Dataset entries:
"""

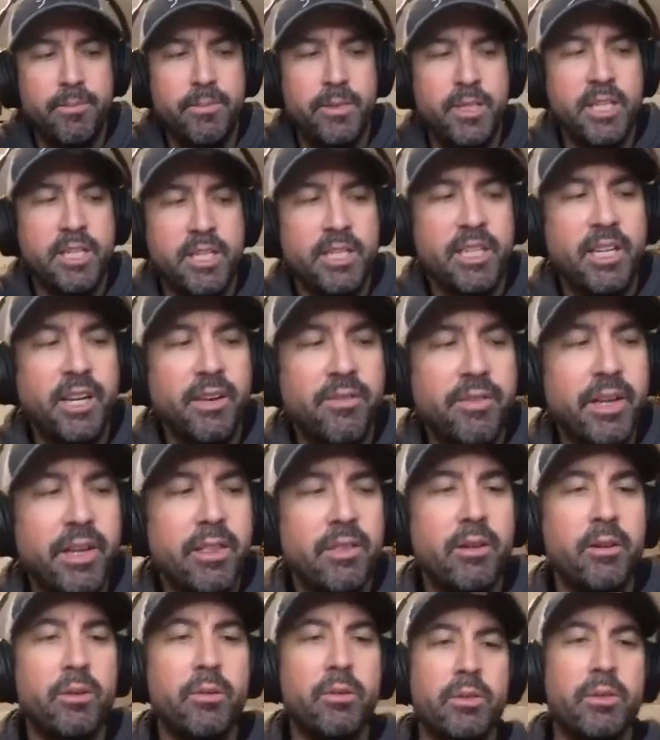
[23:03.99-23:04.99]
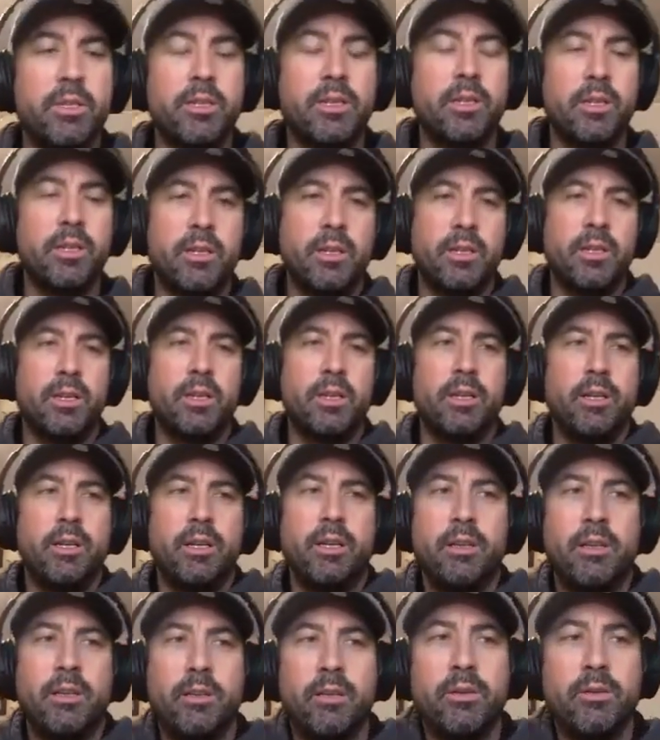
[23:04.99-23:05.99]
Just giving those
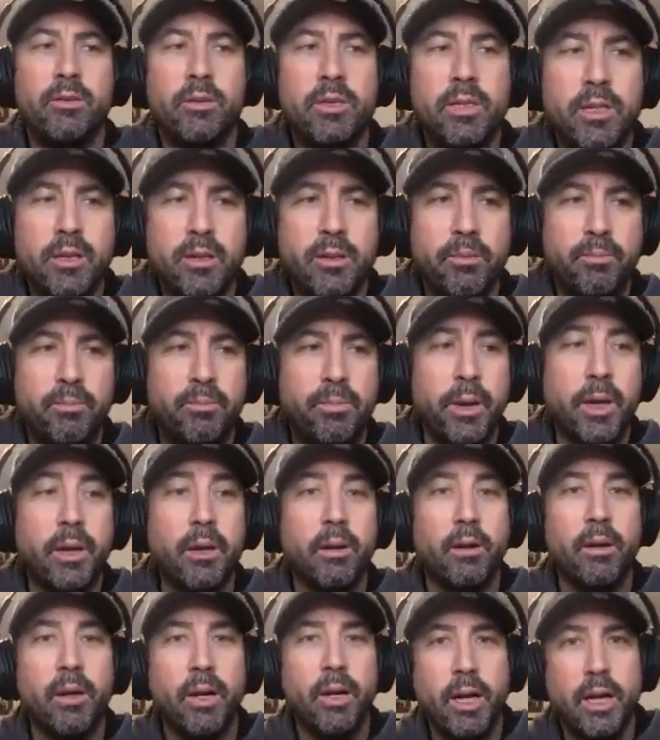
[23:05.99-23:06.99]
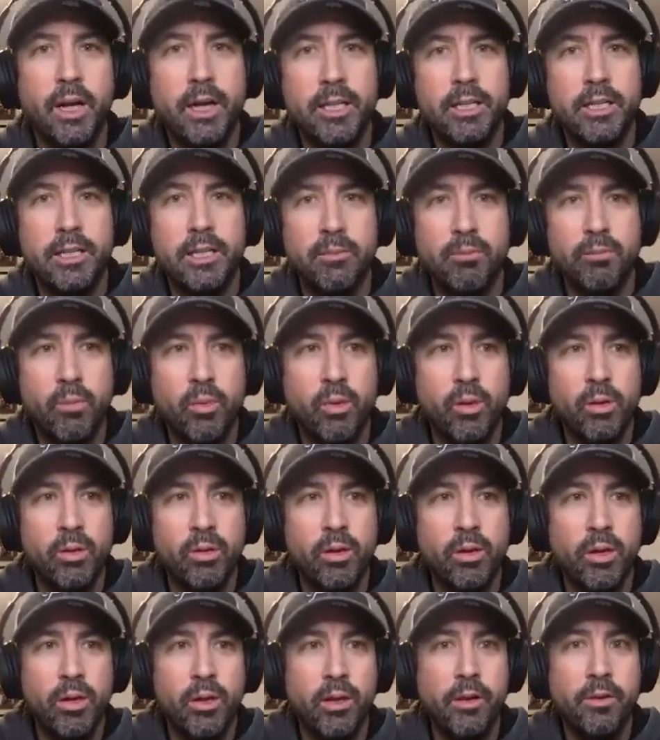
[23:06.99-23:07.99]
bigger guys more
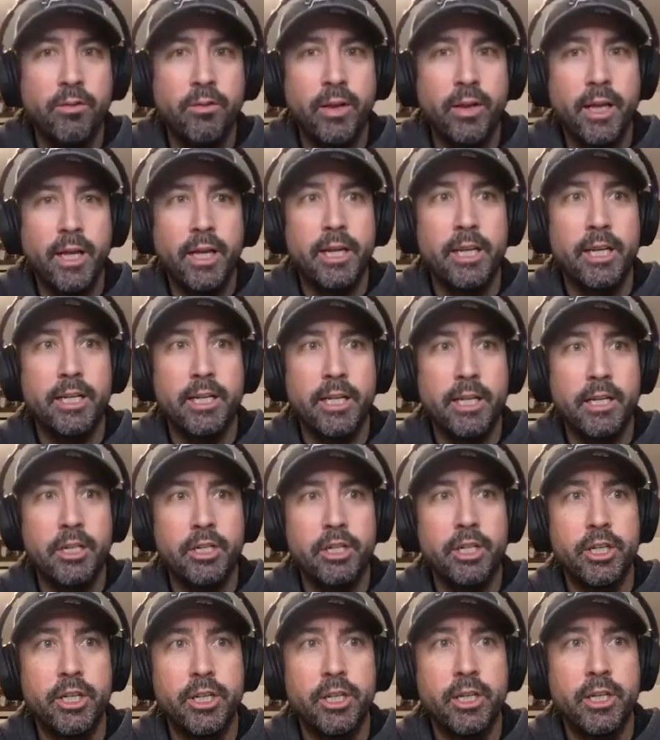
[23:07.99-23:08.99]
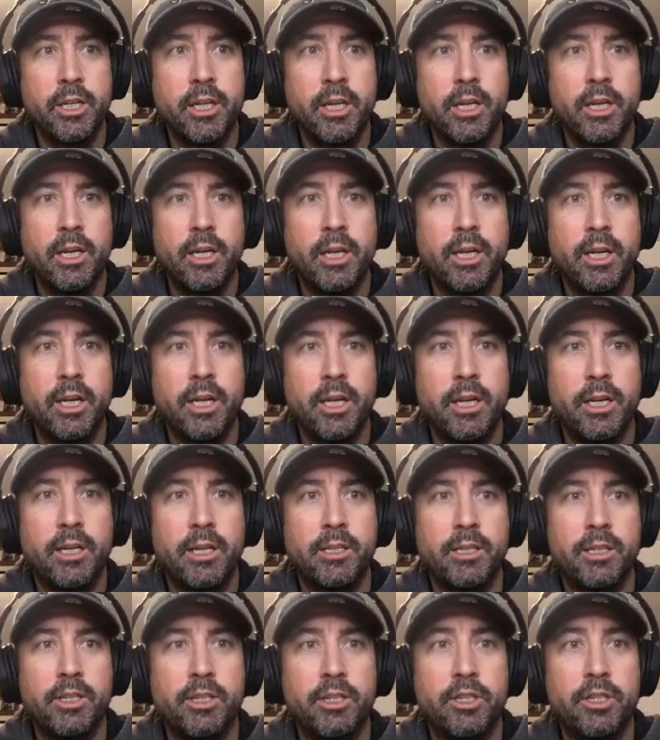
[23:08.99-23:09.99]
love and attention
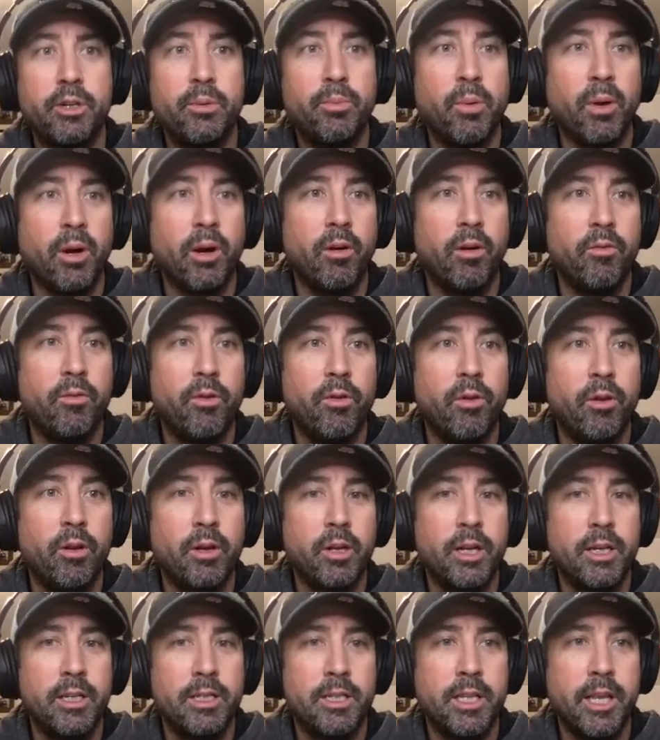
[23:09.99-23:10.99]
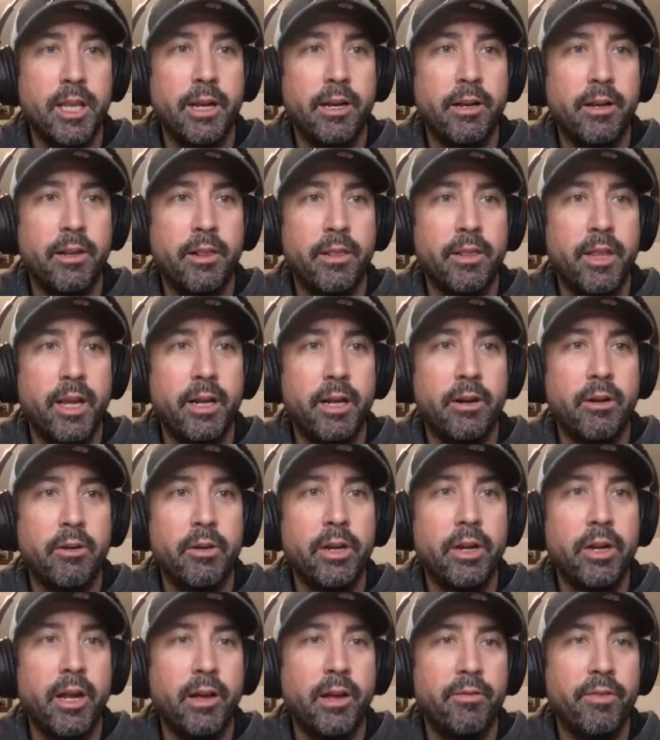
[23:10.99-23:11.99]
is super helpful because they know
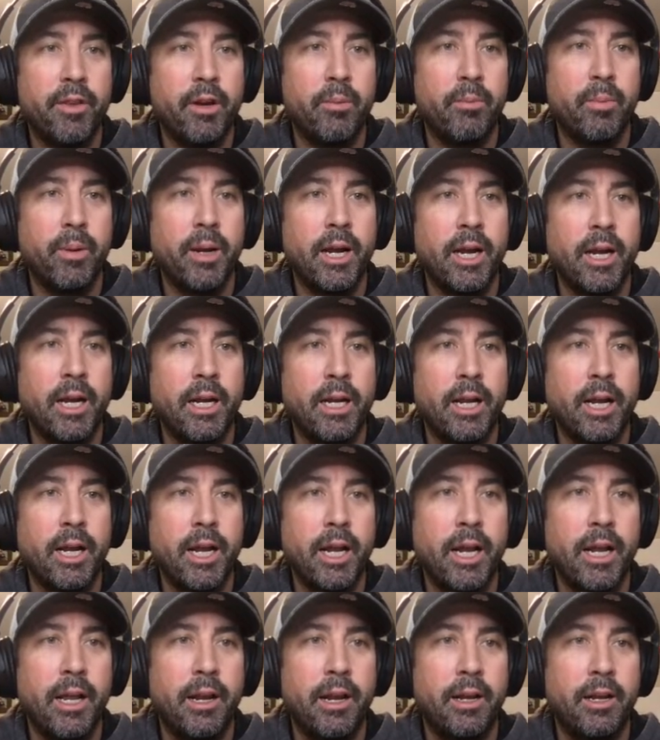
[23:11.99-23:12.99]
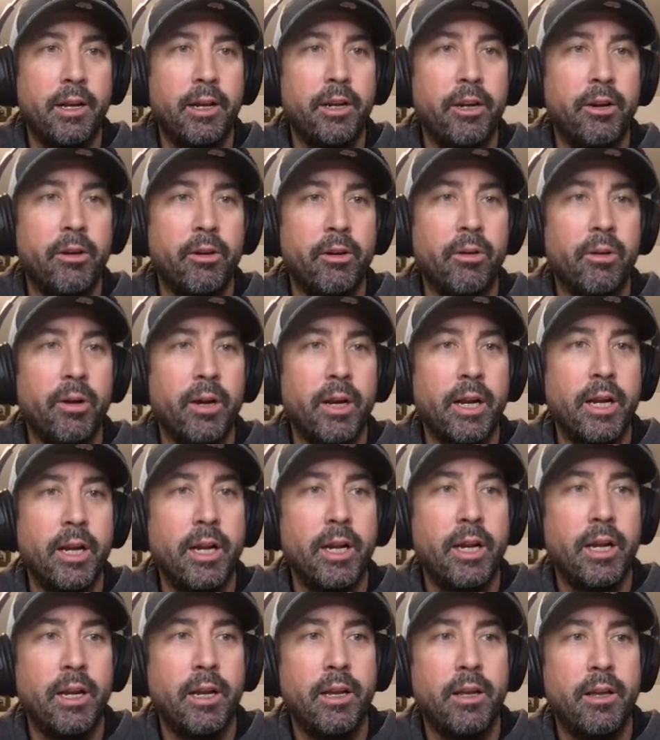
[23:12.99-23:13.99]
you have their back and you're
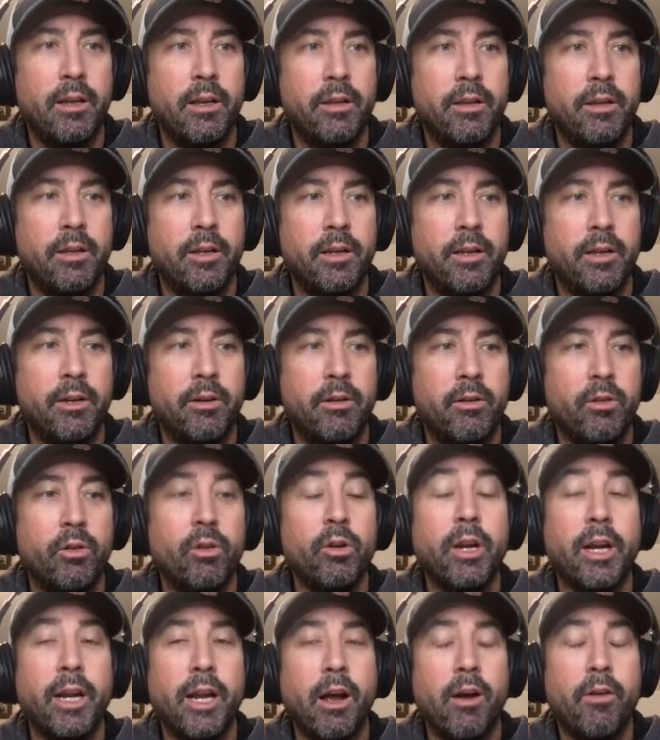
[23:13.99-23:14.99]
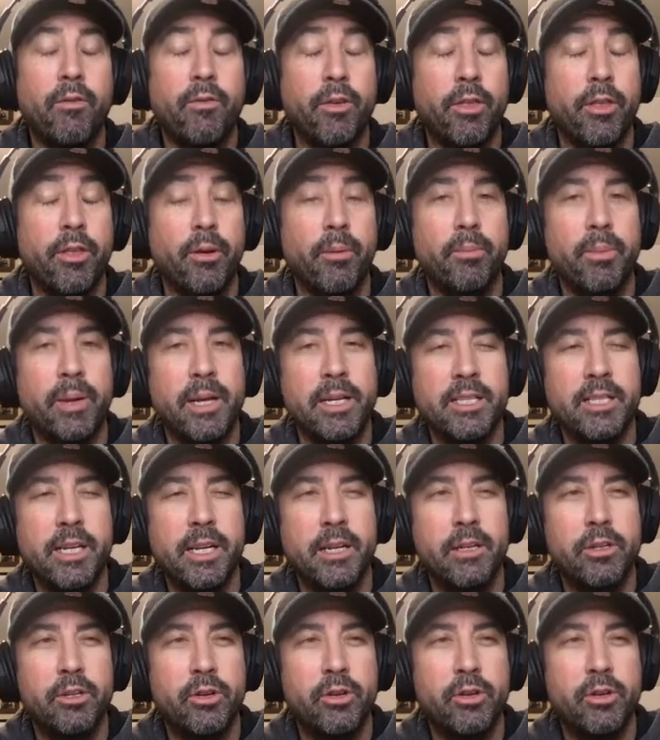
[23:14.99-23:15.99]
looking out for their best
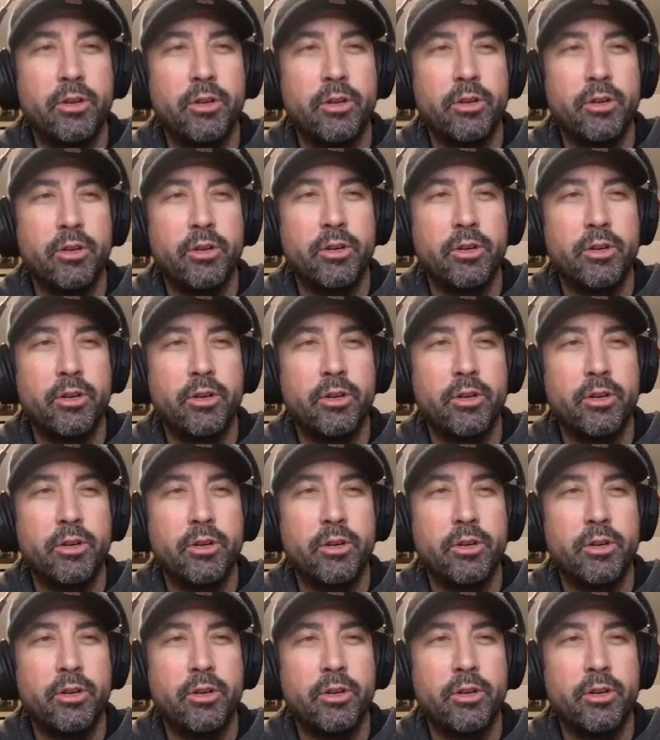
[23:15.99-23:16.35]
interest.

"""

▶ _What is required_:
Once the pictures are set aside, copy the remaining text of every entry exactly.

▶ _Task result_:
[23:03.99-23:04.99]
[23:04.99-23:05.99]
Just giving those
[23:05.99-23:06.99]
[23:06.99-23:07.99]
bigger guys more
[23:07.99-23:08.99]
[23:08.99-23:09.99]
love and attention
[23:09.99-23:10.99]
[23:10.99-23:11.99]
is super helpful because they know
[23:11.99-23:12.99]
[23:12.99-23:13.99]
you have their back and you're
[23:13.99-23:14.99]
[23:14.99-23:15.99]
looking out for their best
[23:15.99-23:16.35]
interest.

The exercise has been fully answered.